### Task to carry out
The result should be an exact copy of only the lines from the one holding "[3.00-3.50s]" through the last line of the data below, please, without pictures.

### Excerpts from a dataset
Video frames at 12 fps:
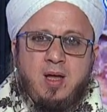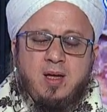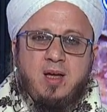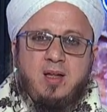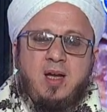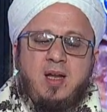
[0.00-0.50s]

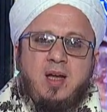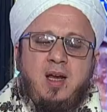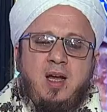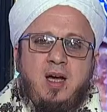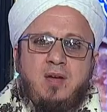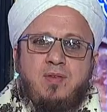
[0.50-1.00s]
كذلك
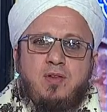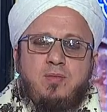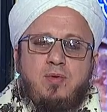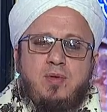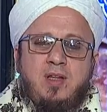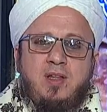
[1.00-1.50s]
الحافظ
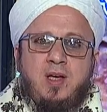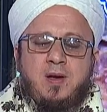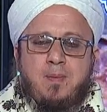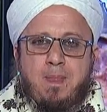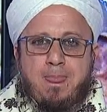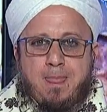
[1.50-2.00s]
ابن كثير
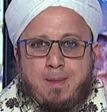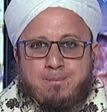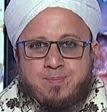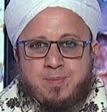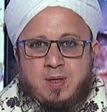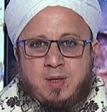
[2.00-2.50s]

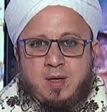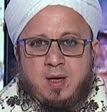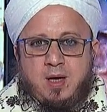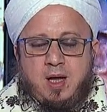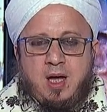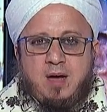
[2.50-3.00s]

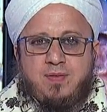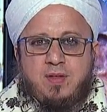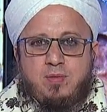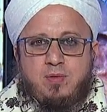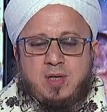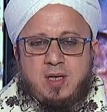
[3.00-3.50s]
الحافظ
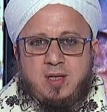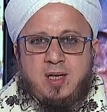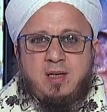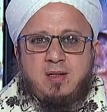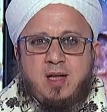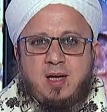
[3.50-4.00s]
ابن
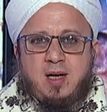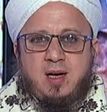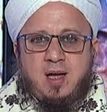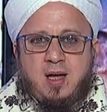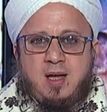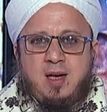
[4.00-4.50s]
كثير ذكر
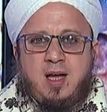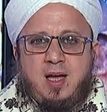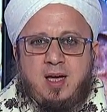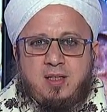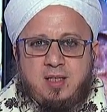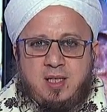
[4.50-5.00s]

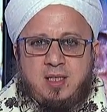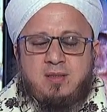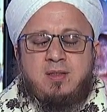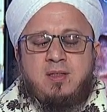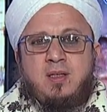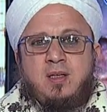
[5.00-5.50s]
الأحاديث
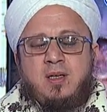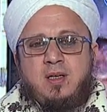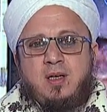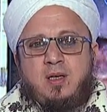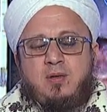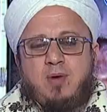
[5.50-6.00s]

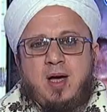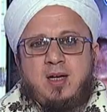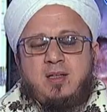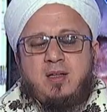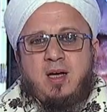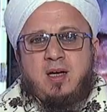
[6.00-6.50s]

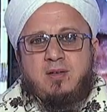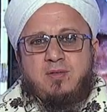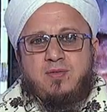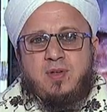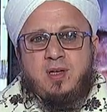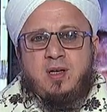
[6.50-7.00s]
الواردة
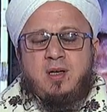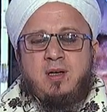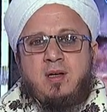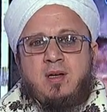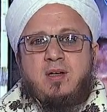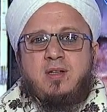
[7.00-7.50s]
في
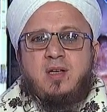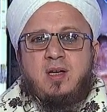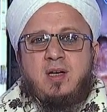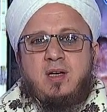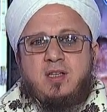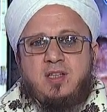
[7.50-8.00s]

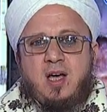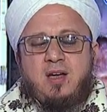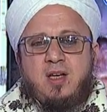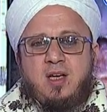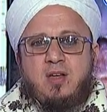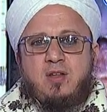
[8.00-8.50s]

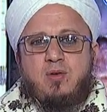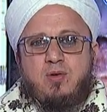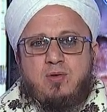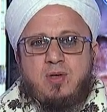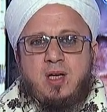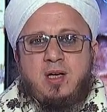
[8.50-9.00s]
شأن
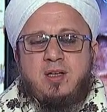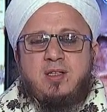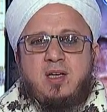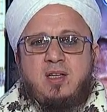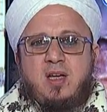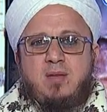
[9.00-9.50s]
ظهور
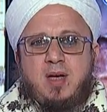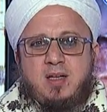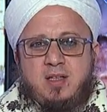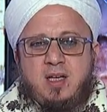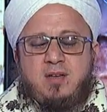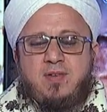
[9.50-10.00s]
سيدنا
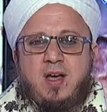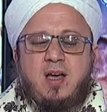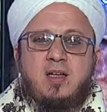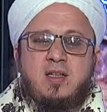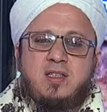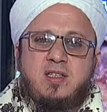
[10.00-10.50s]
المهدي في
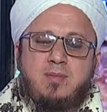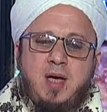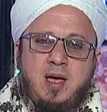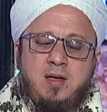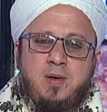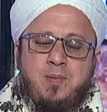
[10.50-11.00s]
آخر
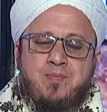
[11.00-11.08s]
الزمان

### Reply to the exercise
[3.00-3.50s]
الحافظ
[3.50-4.00s]
ابن
[4.00-4.50s]
كثير ذكر
[4.50-5.00s]

[5.00-5.50s]
الأحاديث
[5.50-6.00s]

[6.00-6.50s]

[6.50-7.00s]
الواردة
[7.00-7.50s]
في
[7.50-8.00s]

[8.00-8.50s]

[8.50-9.00s]
شأن
[9.00-9.50s]
ظهور
[9.50-10.00s]
سيدنا
[10.00-10.50s]
المهدي في
[10.50-11.00s]
آخر
[11.00-11.08s]
الزمان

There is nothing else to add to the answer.